◆ **Work order**
The copy you return should hold every record below word for word and no images.

Dataset entries:

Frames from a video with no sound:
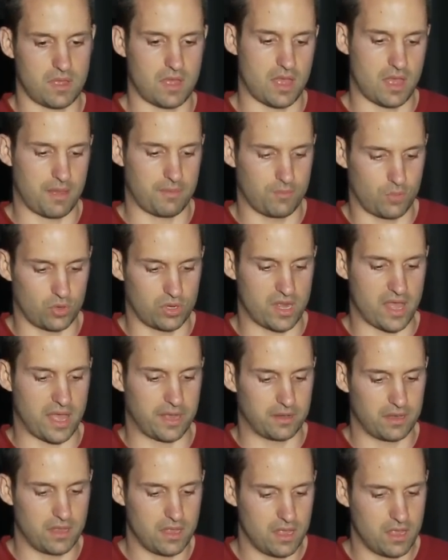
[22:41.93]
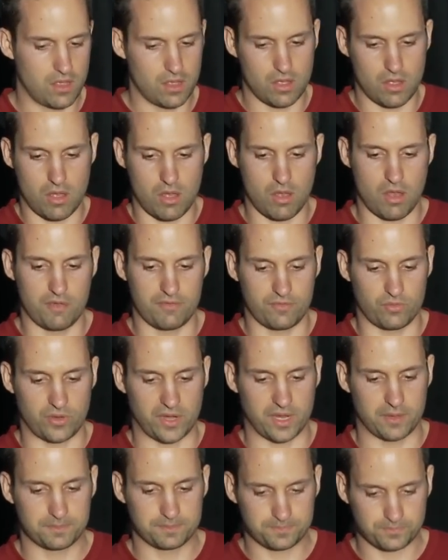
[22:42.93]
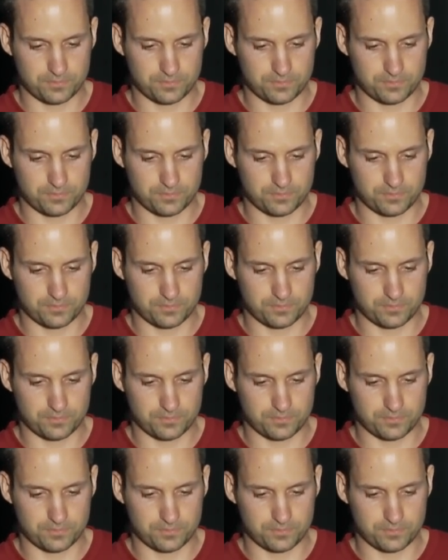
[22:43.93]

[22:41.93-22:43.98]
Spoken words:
or not, all for you.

◆ **Result for this task**
Frames from a video with no sound:
[22:41.93]
[22:42.93]
[22:43.93]

[22:41.93-22:43.98]
Spoken words:
or not, all for you.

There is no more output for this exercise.